In the next example, we will relax the constraint of layers and employ a stack of layers to achievement the same purpose as above.

### AN EXAMPLE OF DEEP AUTOENCODER WITH MULTIPLE LAYERS
# InputLayer (None, 10)
#      Dense (None, 20)
#      Dense (None, 10)
#      Dense (None, 5)
#      Dense (None, 3)
#      Dense (None, 5)
#      Dense (None, 10)
#      Dense (None, 20)
#      Dense (None, 10)

input_dim = Input(shape = (ncol, ))
# DEFINE THE DIMENSION OF ENCODER ASSUMED 3
encoding_dim = 3
# DEFINE THE ENCODER LAYERS
encoded1 = Dense(20, activation = 'relu')(input_dim)

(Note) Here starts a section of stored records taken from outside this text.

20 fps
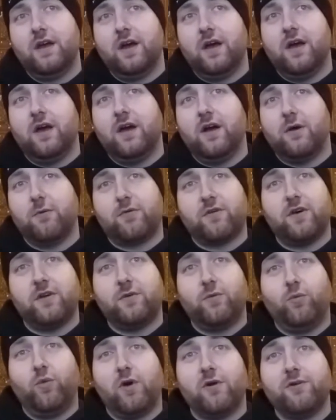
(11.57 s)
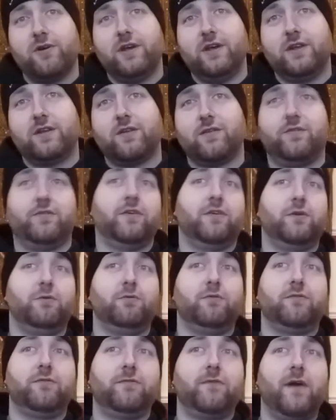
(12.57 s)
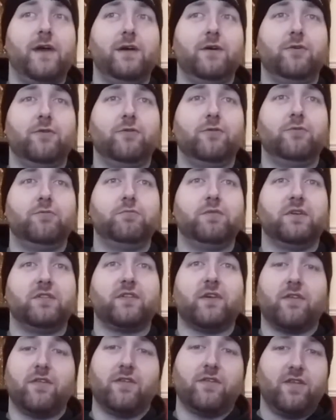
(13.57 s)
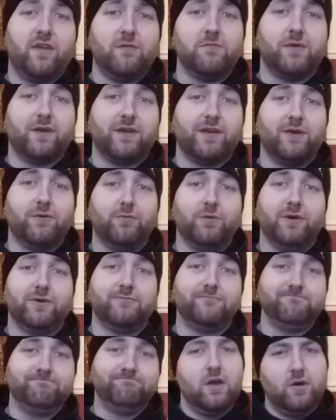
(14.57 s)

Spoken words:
I was kind of worried that it would fail, but it doesn't seem like it will.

encoded2 = Dense(10, activation = 'relu')(encoded1)
encoded3 = Dense(5, activation = 'relu')(encoded2)
encoded4 = Dense(encoding_dim, activation = 'relu')(encoded3)
# DEFINE THE DECODER LAYERS
decoded1 = Dense(5, activation = 'relu')(encoded4)
decoded2 = Dense(10, activation = 'relu')(decoded1)
decoded3 = Dense(20, activation = 'relu')(decoded2)
decoded4 = Dense(ncol, activation = 'sigmoid')(decoded3)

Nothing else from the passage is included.